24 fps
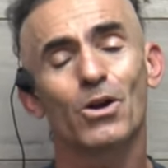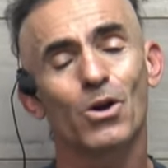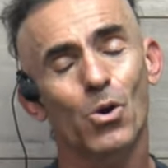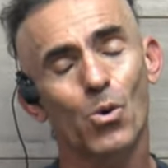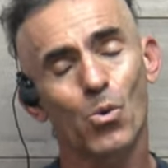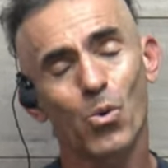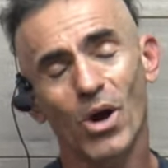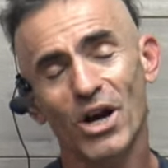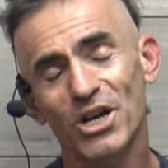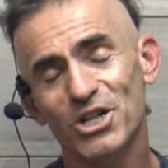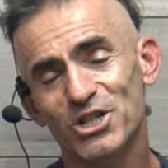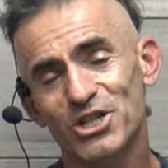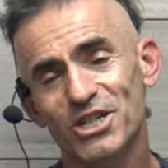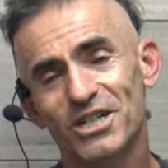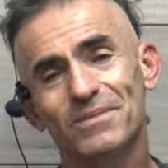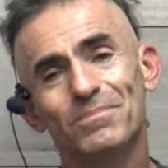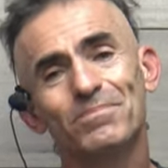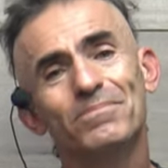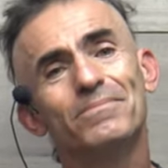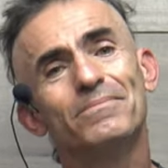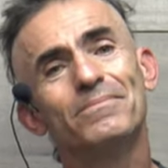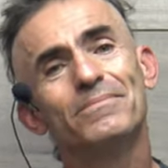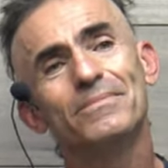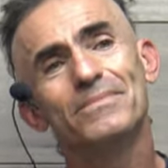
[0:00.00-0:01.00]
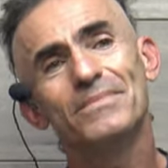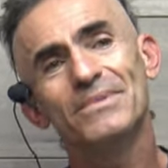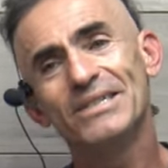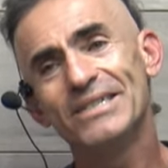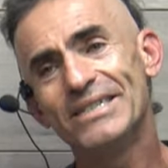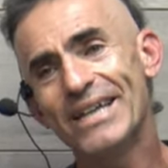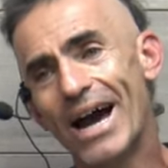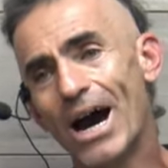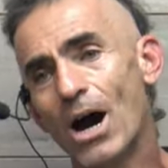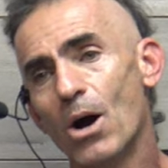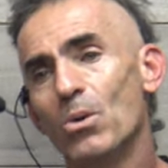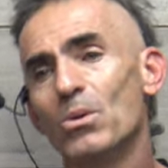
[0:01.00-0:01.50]
Question,
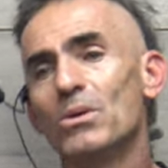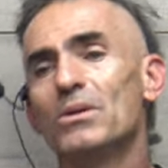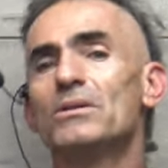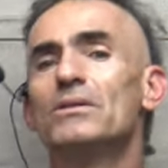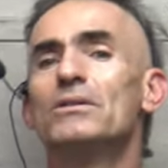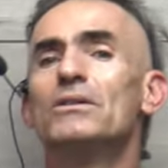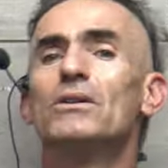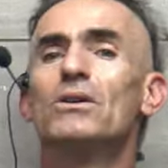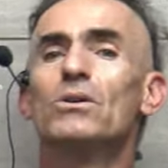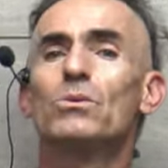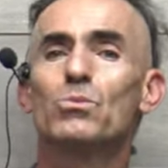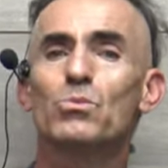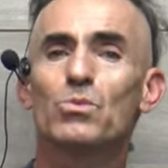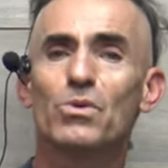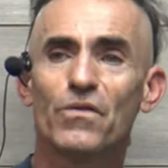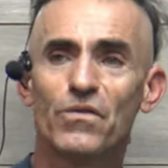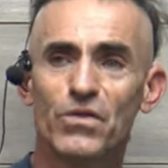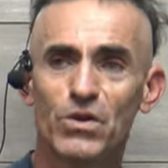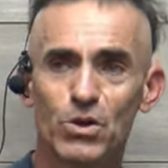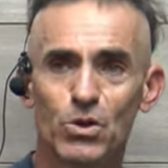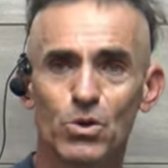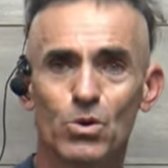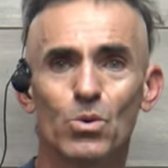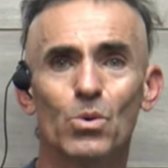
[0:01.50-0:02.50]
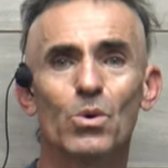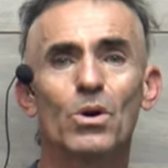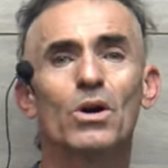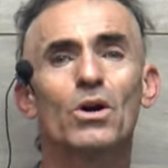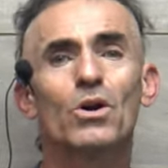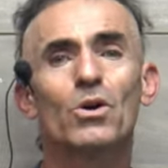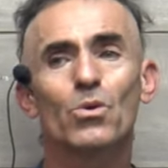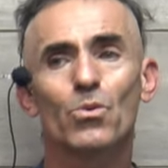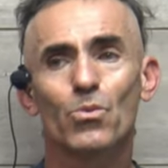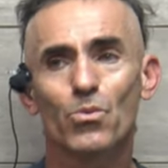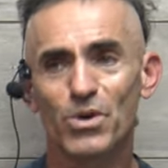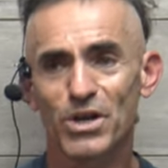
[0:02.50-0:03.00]
doubt, review,
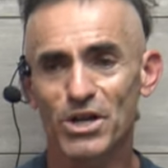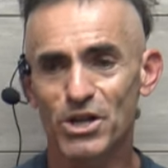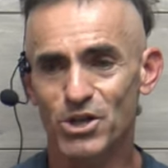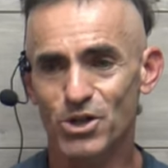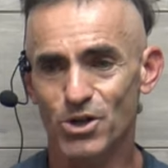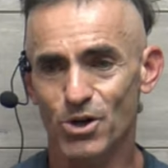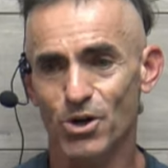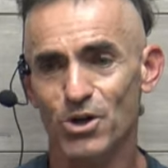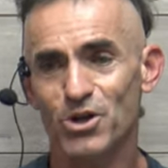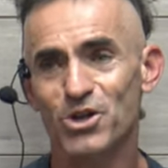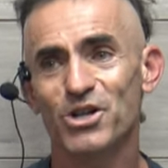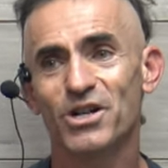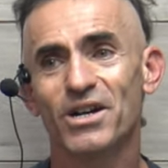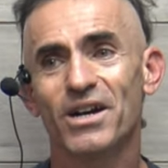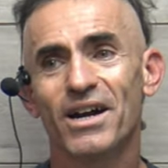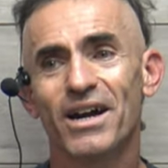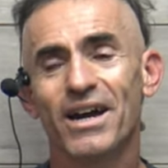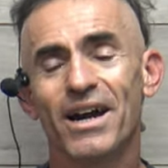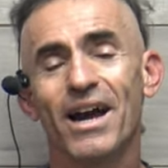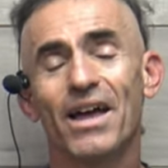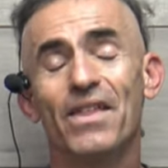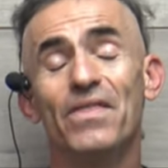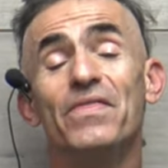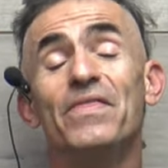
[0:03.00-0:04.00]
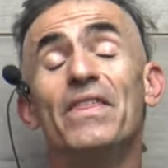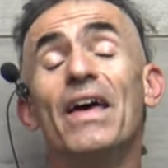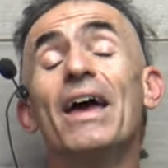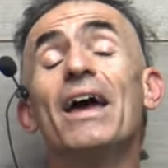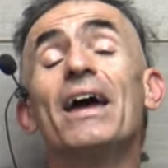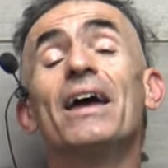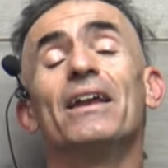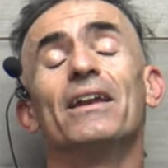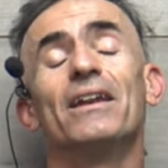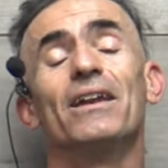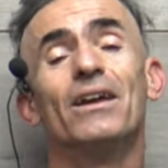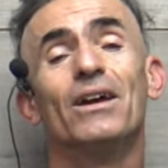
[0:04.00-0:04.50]
research, and
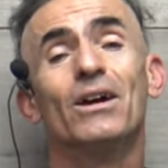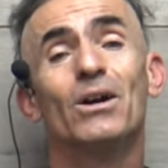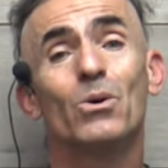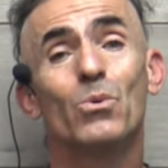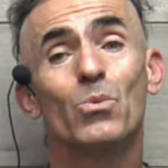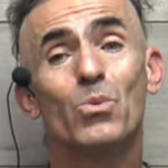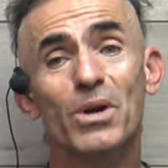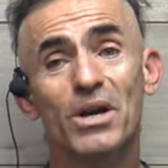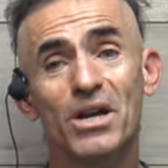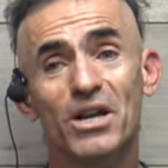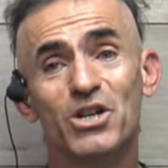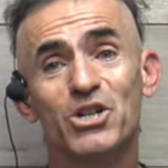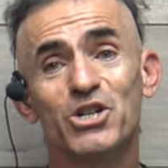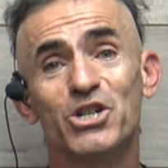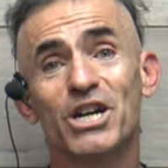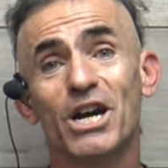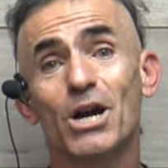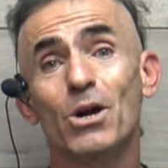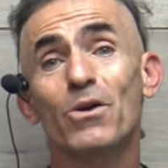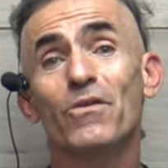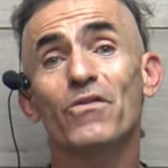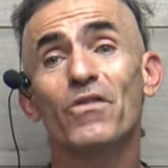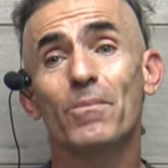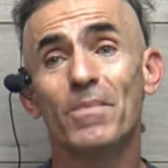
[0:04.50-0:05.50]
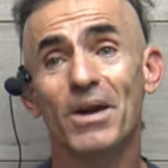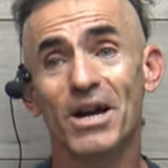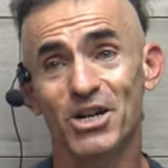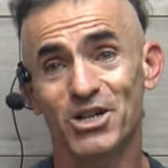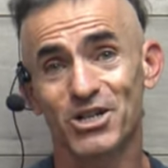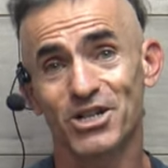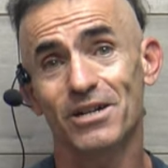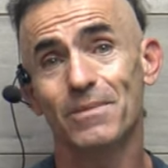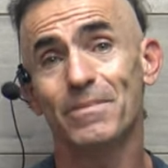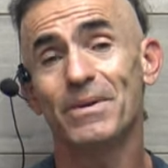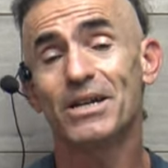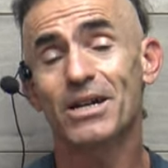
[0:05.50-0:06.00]
then we can share
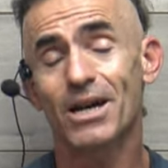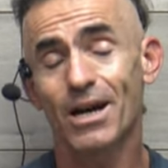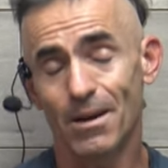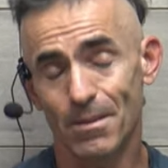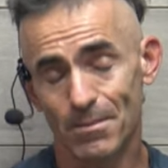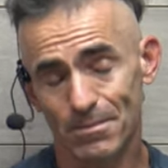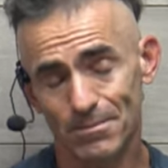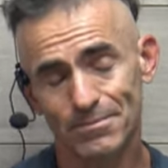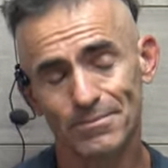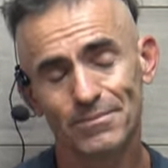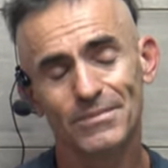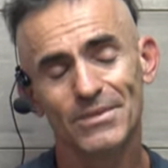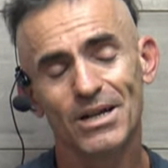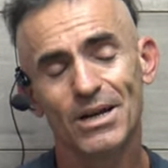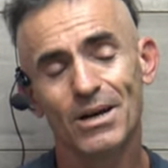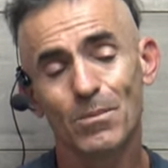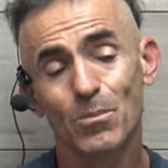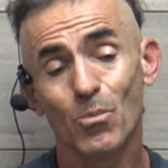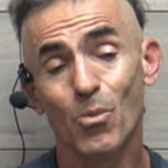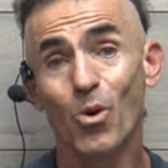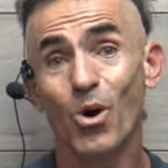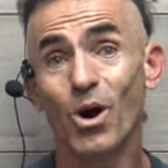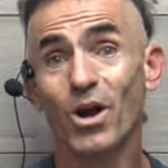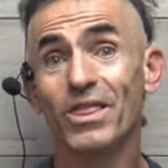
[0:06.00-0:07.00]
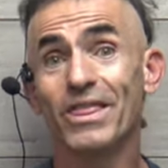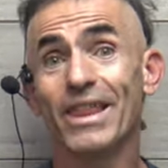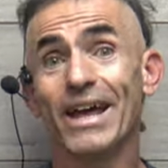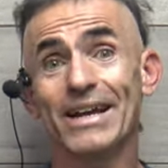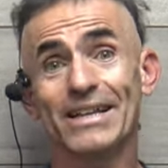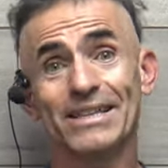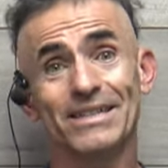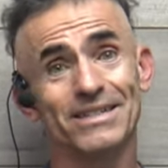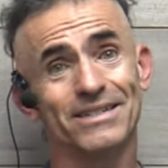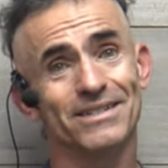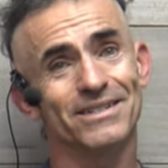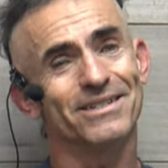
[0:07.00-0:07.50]
information and become more
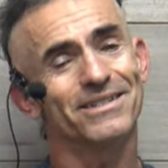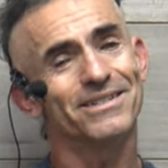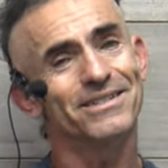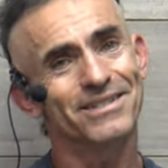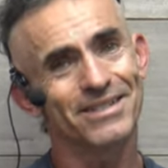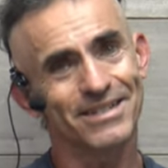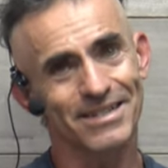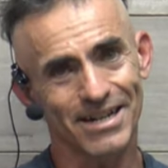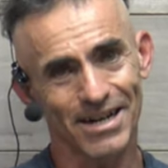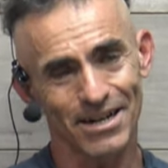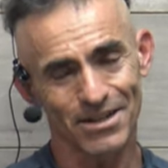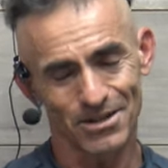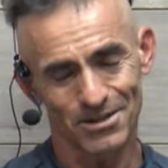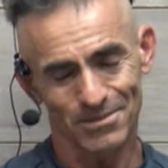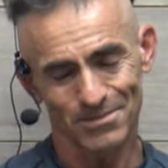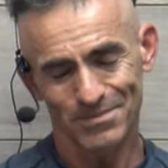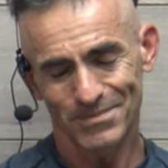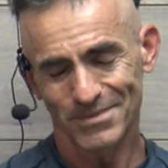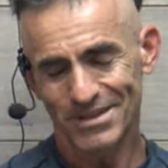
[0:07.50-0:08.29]
enlightened together.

━━━━━━━━━━━━━━━━━━━━━━━━━━━━━━

§ **TASK REQUIREMENTS**: Quote the data exactly, leaving every image out of the copy.

§ **WRITTEN ANSWER**:
24 fps
[0:00.00-0:01.00]
[0:01.00-0:01.50]
Question,
[0:01.50-0:02.50]
[0:02.50-0:03.00]
doubt, review,
[0:03.00-0:04.00]
[0:04.00-0:04.50]
research, and
[0:04.50-0:05.50]
[0:05.50-0:06.00]
then we can share
[0:06.00-0:07.00]
[0:07.00-0:07.50]
information and become more
[0:07.50-0:08.29]
enlightened together.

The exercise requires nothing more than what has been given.